Первые месяцы он ходил на работу в свитере, всячески демонстрировал свою открытость. Белый дом тогда был открытым местом, там люди работали за идею, было время надежд, такой демократической весны. Но постепенно я обратил внимание на то, как Хасбулатов ведет заседания на Верховном Совете, какой он блестящий артист, тонкий психолог, как он умело совмещает политику кнута и пряника, а главное, как он быстро набирает аппаратный вес. Очень быстро, особенно после августа 1991-го, на наши места стали приходить матерые аппаратчики из ЦК ВЛКСМ, ЦК КПСС, старые друзья со Старой площади: Идеологический отдел, Общий отдел и так далее. Это было очень заметно, и надо сказать, его заместители, коммунисты Исаков, Горячева, Воронин, сразу эти сигналы услышали.

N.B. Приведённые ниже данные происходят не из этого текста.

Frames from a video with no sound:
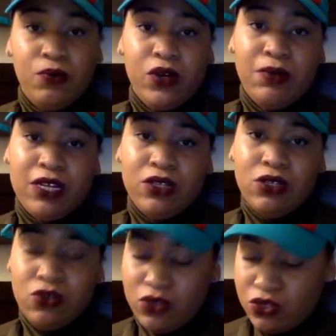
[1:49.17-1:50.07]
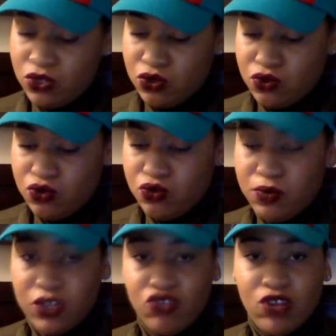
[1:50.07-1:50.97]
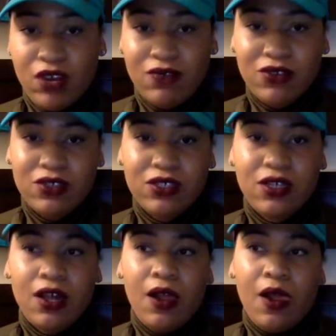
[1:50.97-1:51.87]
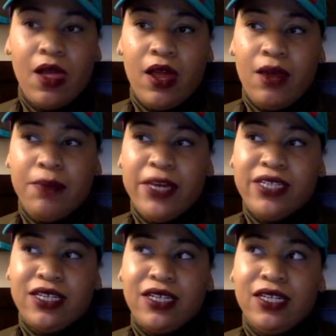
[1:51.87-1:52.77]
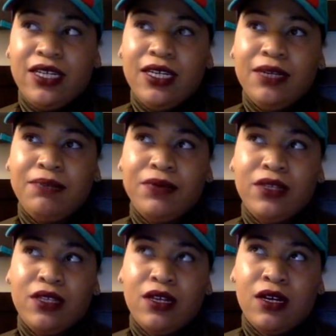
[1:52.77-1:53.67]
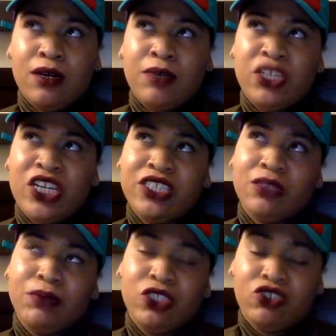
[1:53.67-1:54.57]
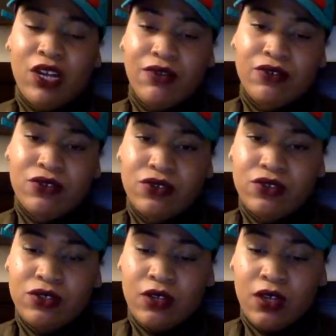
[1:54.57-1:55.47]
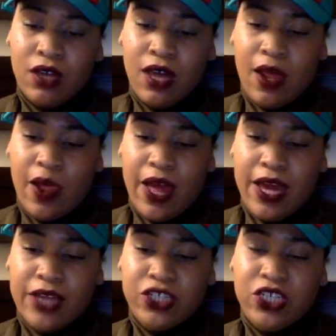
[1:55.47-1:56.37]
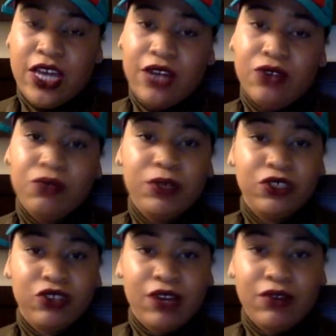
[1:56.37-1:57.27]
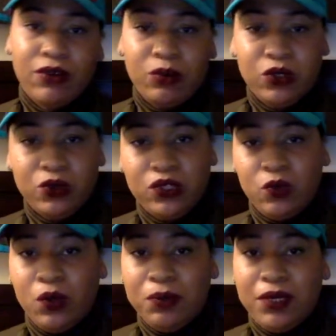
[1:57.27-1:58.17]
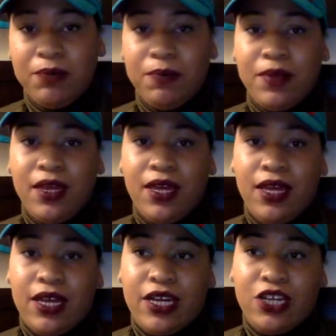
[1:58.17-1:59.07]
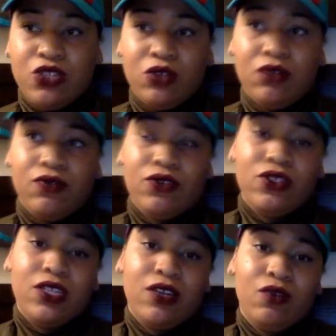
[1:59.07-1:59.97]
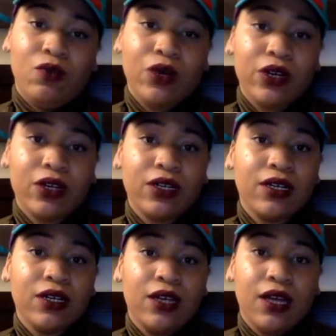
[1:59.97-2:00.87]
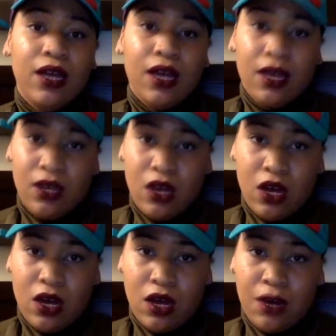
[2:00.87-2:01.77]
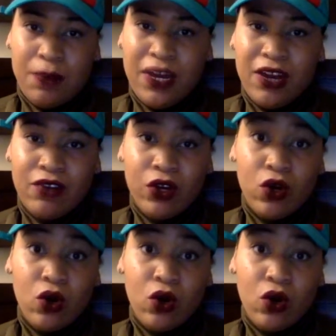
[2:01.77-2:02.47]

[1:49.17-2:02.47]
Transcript: one of my daughter's school bus drivers. Basically, they changed the bus drivers, and she had a new bus driver, which was a woman, and I guess on her first day of work, a parent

Конечно, он очень умело обращался с Верховным Советом. Б. Н. вообще-то тяготился процедурными, техническими вопросами, регламентом, бесконечными согласованиями, Хасбулатову же все это давалось очень легко, он умел держать в руках аудиторию, умел манипулировать. Он был своеобразным компенсатором Ельцина. И первое время Б. Н. относился к нему очень уважительно, причем не как к какому-то теневому лидеру, а как к очень серьезной фигуре на политическом поле. Однако постепенно проявились вот эти корневые свойства его личности: иерархичность, стремление к абсолютному господству в рамках созданной им структуры. Проявлялось это порой в довольно неожиданных для меня ситуациях, например, в совершенно экзотическом хамстве. И в абсолютно некритичном отношении к себе. Он, вообще-то говоря, никого не видел в качестве фигуры, равнозначной себе. Считал себя и историком, и экономистом, и политиком, и аналитиком.

Да, Руслану Имрановичу действительно многое было дано: экономист, с правовым образованием, человек, владеющий пером… В общем, талантливый, яркий человек. Но не выдержавший испытания властью. И в какой-то момент, я думаю, он просто сказал себе: а почему Ельцин? Нет. И я могу. Появились не только мощный аппарат и огромное влияние на Верховный Совет. Появилась любовь к атрибутам власти: личная охрана. Квартира. Сначала ему предлагали бывшую квартиру Горбачева, потом — квартиру Брежнева на улице Щусева. И он выбрал ее (Ельцин въезжать в нее отказался. — Б. М.).

Однажды он сказал, когда шла дискуссия в Президиуме по поводу какого-то письма Ельцина: “Если не можешь отрубить руку, поцелуй ее”. Народная мудрость. Вот эту фразу я запомнил».

В начале 1992 года Хасбулатов впервые «пробует голос».